▸ **Task requirements**: Find the string "with" in the data, and copy out each line that has it.

▸ **Records shown**:
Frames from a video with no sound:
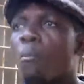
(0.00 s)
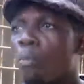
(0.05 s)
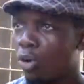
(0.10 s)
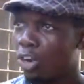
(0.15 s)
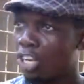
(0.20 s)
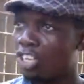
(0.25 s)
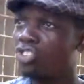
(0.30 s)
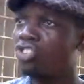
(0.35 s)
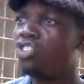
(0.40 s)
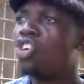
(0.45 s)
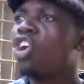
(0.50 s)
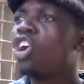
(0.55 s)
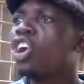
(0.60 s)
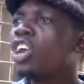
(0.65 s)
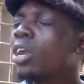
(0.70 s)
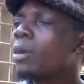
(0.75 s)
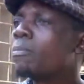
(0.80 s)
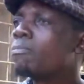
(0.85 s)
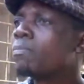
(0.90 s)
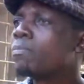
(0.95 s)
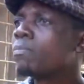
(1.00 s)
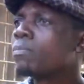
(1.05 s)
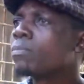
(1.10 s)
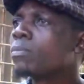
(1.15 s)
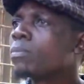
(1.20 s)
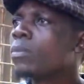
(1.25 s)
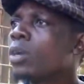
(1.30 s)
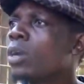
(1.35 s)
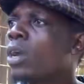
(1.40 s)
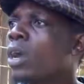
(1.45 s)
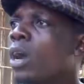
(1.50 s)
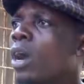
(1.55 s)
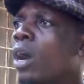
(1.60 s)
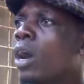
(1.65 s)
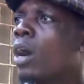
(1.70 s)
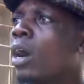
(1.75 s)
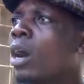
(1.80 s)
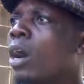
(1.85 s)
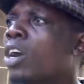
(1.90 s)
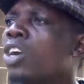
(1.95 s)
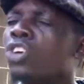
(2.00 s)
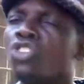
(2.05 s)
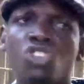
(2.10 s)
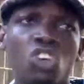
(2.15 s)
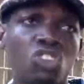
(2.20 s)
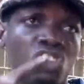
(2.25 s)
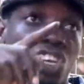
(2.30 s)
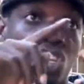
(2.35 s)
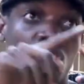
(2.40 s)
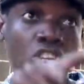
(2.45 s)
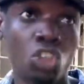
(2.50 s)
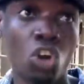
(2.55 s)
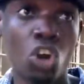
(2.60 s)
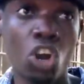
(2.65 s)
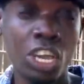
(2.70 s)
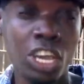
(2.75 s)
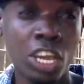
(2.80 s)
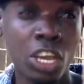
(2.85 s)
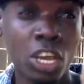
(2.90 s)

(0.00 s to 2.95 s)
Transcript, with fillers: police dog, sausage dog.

==

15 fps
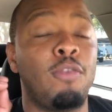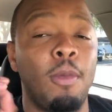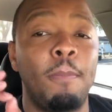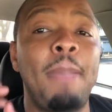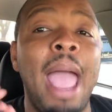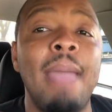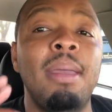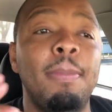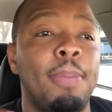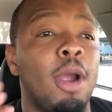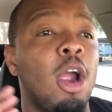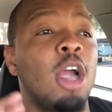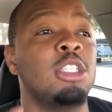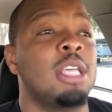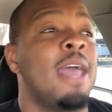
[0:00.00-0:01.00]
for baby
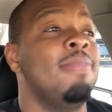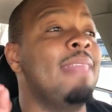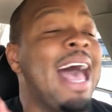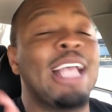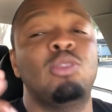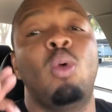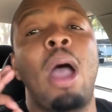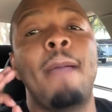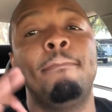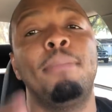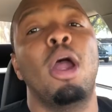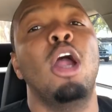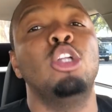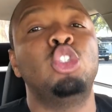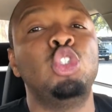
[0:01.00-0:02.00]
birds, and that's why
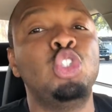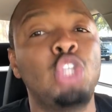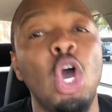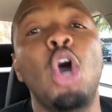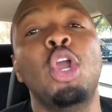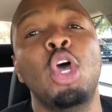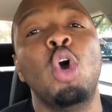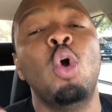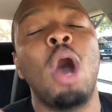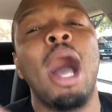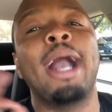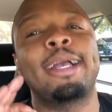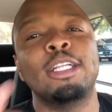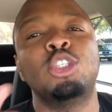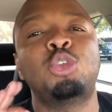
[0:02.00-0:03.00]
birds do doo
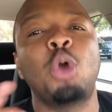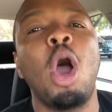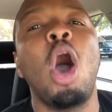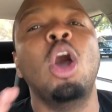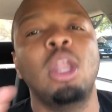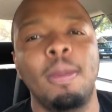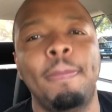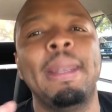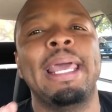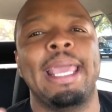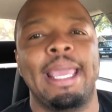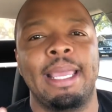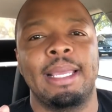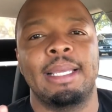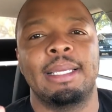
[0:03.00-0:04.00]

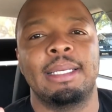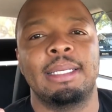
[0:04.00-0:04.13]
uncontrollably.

==

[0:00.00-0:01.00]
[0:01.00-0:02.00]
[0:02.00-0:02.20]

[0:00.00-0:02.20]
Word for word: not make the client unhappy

▸ **Written response**:
Frames from a video with no sound:
Transcript, with fillers: police dog, sausage dog.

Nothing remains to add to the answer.